__Recorded data__
________________________
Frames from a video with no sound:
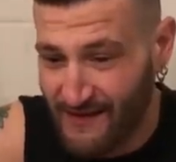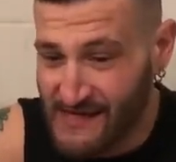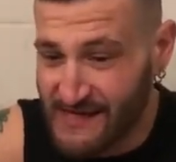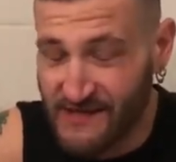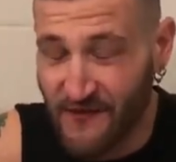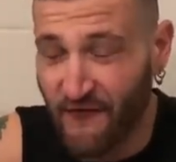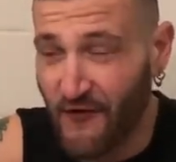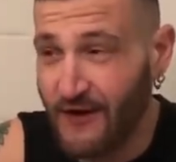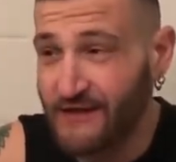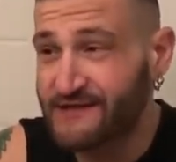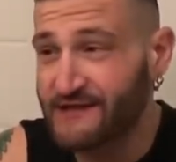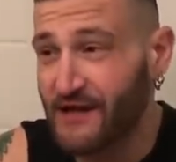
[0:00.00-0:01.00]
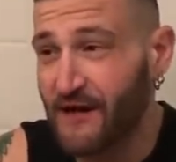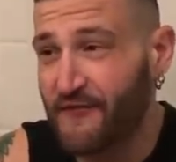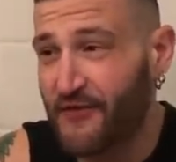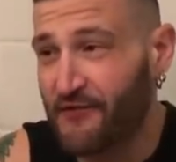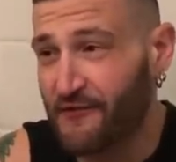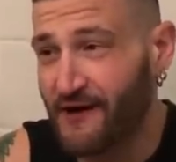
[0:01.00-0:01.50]
This is the first
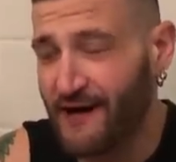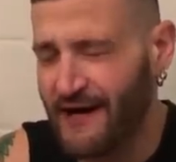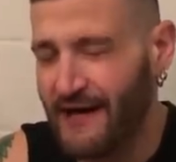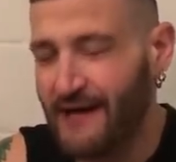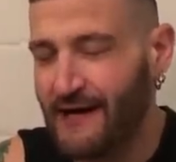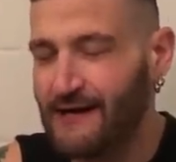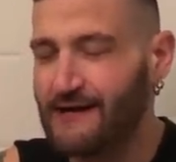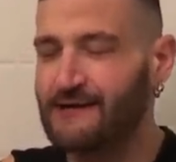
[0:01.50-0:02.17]
of three.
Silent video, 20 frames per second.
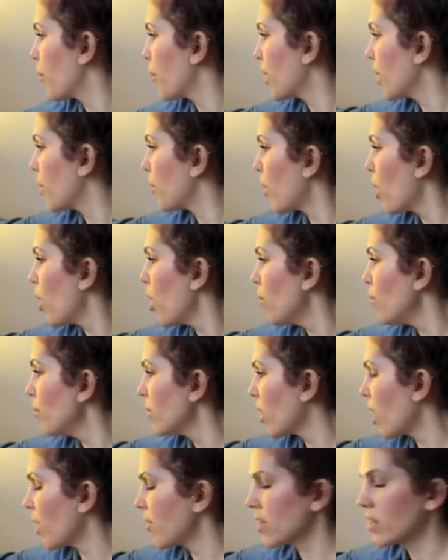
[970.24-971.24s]
lip balm,
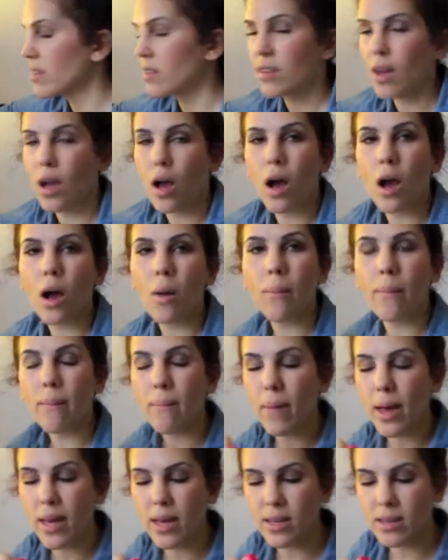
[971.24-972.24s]
like this
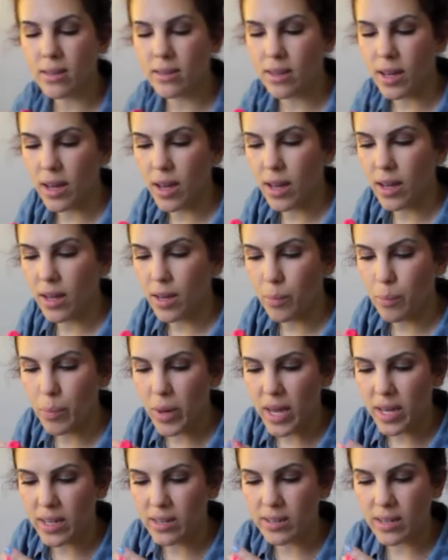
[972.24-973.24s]
amazing
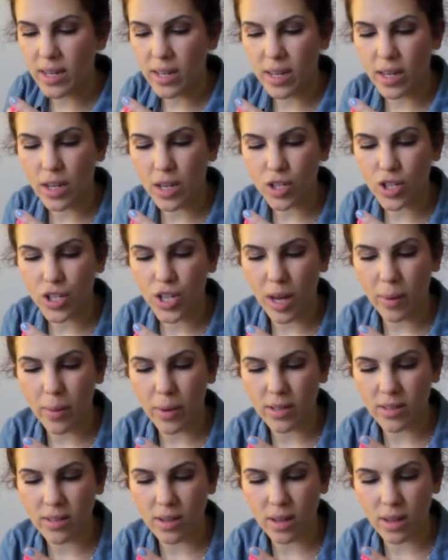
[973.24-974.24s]
Pixie Shea
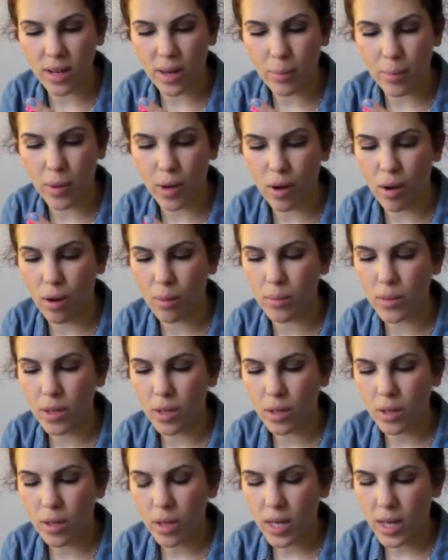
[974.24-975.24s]
Butter lip balm
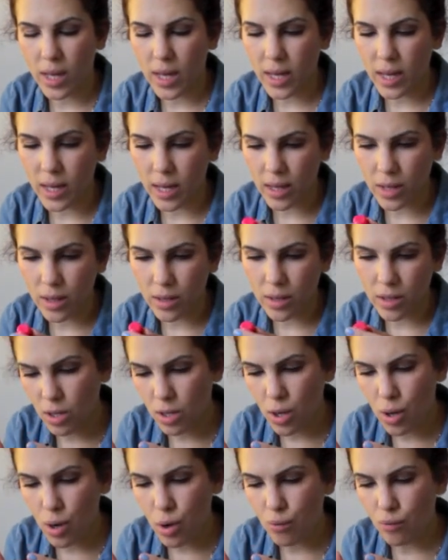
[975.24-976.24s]
in
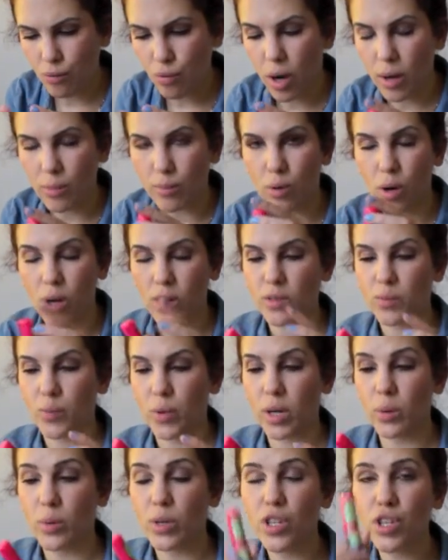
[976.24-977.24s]
Ripe
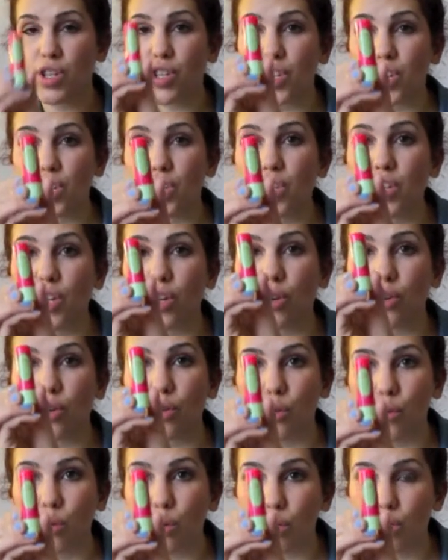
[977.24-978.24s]
Raspberry, which is just
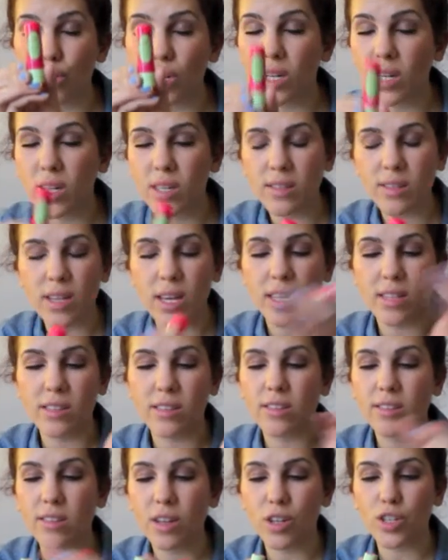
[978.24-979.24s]
gorgeous. It's
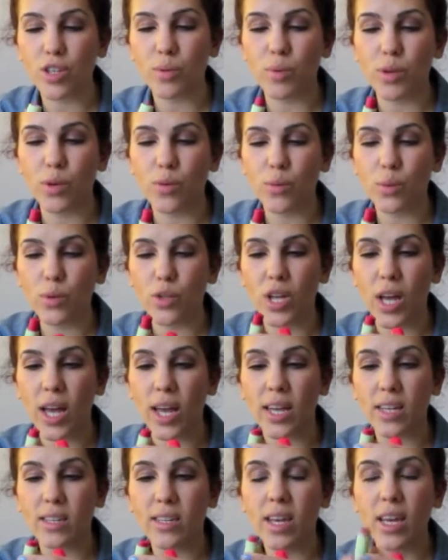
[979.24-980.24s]
such a beautiful
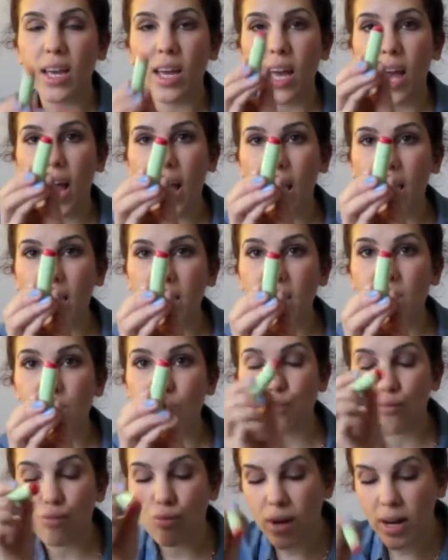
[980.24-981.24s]
shade and
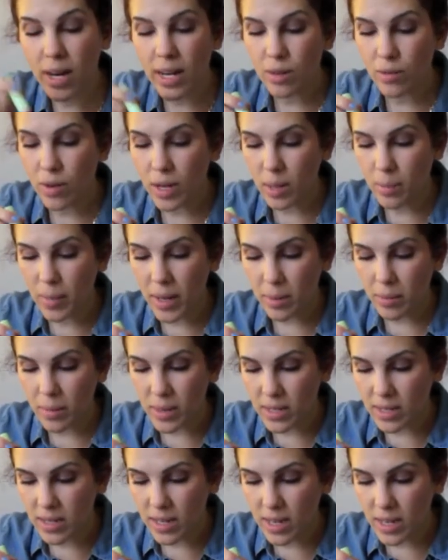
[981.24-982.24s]
it's really, really
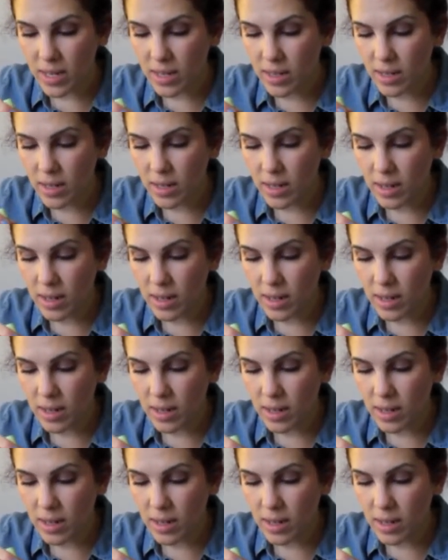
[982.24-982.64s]
pigmented.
________________________
__Your task__
Scan the entries above for the word "video" and collect each line holding it.

__Your response__
Frames from a video with no sound:
Silent video, 20 frames per second.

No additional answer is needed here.